• _TASK REQUIREMENTS_: Output exactly the lines from the line with "[00:00:10.68]" through the end of the records below. Include nothing else.

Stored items
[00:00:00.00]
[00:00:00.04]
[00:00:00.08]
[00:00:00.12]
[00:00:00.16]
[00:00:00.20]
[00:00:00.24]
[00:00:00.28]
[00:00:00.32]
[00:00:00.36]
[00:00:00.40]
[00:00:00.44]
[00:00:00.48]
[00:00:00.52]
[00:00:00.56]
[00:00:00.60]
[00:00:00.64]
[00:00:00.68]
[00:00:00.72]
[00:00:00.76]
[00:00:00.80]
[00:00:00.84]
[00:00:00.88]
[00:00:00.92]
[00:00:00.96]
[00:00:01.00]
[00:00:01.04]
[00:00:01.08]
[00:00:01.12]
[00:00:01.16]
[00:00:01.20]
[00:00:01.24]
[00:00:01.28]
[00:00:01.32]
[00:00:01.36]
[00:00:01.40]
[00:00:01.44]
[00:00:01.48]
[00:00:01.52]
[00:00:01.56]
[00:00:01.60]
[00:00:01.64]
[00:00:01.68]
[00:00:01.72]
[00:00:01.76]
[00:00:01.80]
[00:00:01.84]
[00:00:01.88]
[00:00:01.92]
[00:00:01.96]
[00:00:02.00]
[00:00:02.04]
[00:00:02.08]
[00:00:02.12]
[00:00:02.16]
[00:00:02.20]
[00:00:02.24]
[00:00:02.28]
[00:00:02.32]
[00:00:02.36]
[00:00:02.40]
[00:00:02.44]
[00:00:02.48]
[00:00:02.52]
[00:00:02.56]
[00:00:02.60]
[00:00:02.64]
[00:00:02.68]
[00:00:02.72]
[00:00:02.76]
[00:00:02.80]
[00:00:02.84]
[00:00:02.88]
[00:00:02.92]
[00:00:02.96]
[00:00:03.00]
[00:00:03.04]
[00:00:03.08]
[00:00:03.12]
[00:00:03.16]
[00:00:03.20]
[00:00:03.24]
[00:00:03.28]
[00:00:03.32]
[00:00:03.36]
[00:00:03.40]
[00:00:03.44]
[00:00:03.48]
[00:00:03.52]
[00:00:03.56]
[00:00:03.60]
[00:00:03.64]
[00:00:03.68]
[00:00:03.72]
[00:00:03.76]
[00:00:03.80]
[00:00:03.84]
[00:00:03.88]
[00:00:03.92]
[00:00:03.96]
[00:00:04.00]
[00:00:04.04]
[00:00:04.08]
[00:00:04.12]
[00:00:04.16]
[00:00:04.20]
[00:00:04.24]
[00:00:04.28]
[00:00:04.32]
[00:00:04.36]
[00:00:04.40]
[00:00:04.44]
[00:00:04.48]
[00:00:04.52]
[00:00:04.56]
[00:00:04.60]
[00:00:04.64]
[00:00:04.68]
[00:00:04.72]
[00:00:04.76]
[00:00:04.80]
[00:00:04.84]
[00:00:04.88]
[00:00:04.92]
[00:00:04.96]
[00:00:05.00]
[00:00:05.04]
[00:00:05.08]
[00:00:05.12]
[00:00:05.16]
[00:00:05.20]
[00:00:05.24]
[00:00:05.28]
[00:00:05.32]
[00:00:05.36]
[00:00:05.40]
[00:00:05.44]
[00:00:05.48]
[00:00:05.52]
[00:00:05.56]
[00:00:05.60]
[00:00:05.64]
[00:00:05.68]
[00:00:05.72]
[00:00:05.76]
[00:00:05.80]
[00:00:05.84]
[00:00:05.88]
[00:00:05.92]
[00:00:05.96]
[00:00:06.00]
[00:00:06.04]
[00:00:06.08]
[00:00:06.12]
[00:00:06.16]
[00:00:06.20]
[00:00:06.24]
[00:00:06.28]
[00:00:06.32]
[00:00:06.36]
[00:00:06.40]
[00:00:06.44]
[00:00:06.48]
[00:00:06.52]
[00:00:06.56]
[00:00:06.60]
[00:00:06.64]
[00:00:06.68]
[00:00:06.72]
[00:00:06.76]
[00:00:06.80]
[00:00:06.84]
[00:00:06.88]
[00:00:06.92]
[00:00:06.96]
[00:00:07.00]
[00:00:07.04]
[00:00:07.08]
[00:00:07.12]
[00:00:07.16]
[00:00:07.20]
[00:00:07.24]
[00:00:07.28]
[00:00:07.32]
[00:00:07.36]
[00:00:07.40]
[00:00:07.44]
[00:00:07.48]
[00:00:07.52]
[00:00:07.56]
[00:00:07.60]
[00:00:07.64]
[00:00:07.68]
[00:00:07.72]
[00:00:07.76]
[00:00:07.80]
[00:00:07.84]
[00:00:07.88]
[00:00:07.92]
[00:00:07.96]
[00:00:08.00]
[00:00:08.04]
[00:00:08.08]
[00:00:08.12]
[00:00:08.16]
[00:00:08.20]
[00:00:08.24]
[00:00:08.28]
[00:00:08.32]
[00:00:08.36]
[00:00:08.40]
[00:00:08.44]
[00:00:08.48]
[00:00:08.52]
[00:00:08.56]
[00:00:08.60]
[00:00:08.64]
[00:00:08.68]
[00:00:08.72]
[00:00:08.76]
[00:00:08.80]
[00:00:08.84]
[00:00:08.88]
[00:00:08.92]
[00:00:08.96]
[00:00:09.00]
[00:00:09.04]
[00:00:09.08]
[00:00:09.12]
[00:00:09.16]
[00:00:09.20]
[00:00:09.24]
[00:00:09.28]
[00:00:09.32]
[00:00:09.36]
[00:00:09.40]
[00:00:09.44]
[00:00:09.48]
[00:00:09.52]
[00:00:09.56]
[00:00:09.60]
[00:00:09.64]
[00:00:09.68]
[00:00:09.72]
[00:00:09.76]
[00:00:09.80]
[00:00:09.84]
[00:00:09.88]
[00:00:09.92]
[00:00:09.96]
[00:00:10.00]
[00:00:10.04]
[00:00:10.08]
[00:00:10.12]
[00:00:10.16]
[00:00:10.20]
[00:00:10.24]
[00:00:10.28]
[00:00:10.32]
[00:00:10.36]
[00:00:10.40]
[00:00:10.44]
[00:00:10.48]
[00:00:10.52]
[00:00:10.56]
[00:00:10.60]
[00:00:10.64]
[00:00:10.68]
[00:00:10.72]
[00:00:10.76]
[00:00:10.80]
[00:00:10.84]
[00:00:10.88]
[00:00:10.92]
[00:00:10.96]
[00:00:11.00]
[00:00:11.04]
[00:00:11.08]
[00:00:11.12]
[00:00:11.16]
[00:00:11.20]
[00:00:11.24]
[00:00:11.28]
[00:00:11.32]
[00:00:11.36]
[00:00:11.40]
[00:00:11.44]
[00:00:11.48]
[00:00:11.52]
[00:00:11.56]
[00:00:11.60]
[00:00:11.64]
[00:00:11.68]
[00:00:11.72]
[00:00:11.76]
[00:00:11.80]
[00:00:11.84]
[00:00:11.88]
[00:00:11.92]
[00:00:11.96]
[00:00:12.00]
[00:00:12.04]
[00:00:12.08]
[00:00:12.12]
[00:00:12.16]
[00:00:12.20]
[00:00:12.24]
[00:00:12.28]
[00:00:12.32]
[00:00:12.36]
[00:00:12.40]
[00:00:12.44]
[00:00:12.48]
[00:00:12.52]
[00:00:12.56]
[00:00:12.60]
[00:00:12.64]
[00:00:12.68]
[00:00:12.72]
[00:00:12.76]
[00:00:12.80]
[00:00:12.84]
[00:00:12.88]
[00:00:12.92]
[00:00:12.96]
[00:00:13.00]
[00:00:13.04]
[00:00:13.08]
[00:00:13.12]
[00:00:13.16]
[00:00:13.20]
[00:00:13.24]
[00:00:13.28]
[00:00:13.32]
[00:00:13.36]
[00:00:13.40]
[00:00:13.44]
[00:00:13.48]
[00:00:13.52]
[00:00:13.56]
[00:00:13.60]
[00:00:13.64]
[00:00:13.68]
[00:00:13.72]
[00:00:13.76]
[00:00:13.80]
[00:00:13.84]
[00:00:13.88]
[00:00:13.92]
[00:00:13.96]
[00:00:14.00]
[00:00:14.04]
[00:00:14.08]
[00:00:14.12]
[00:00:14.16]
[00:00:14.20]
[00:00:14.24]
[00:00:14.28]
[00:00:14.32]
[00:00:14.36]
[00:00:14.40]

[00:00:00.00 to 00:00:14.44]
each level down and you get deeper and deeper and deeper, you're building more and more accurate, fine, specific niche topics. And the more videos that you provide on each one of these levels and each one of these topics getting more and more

• _WRITTEN RESPONSE_:
[00:00:10.68]
[00:00:10.72]
[00:00:10.76]
[00:00:10.80]
[00:00:10.84]
[00:00:10.88]
[00:00:10.92]
[00:00:10.96]
[00:00:11.00]
[00:00:11.04]
[00:00:11.08]
[00:00:11.12]
[00:00:11.16]
[00:00:11.20]
[00:00:11.24]
[00:00:11.28]
[00:00:11.32]
[00:00:11.36]
[00:00:11.40]
[00:00:11.44]
[00:00:11.48]
[00:00:11.52]
[00:00:11.56]
[00:00:11.60]
[00:00:11.64]
[00:00:11.68]
[00:00:11.72]
[00:00:11.76]
[00:00:11.80]
[00:00:11.84]
[00:00:11.88]
[00:00:11.92]
[00:00:11.96]
[00:00:12.00]
[00:00:12.04]
[00:00:12.08]
[00:00:12.12]
[00:00:12.16]
[00:00:12.20]
[00:00:12.24]
[00:00:12.28]
[00:00:12.32]
[00:00:12.36]
[00:00:12.40]
[00:00:12.44]
[00:00:12.48]
[00:00:12.52]
[00:00:12.56]
[00:00:12.60]
[00:00:12.64]
[00:00:12.68]
[00:00:12.72]
[00:00:12.76]
[00:00:12.80]
[00:00:12.84]
[00:00:12.88]
[00:00:12.92]
[00:00:12.96]
[00:00:13.00]
[00:00:13.04]
[00:00:13.08]
[00:00:13.12]
[00:00:13.16]
[00:00:13.20]
[00:00:13.24]
[00:00:13.28]
[00:00:13.32]
[00:00:13.36]
[00:00:13.40]
[00:00:13.44]
[00:00:13.48]
[00:00:13.52]
[00:00:13.56]
[00:00:13.60]
[00:00:13.64]
[00:00:13.68]
[00:00:13.72]
[00:00:13.76]
[00:00:13.80]
[00:00:13.84]
[00:00:13.88]
[00:00:13.92]
[00:00:13.96]
[00:00:14.00]
[00:00:14.04]
[00:00:14.08]
[00:00:14.12]
[00:00:14.16]
[00:00:14.20]
[00:00:14.24]
[00:00:14.28]
[00:00:14.32]
[00:00:14.36]
[00:00:14.40]

[00:00:00.00 to 00:00:14.44]
each level down and you get deeper and deeper and deeper, you're building more and more accurate, fine, specific niche topics. And the more videos that you provide on each one of these levels and each one of these topics getting more and more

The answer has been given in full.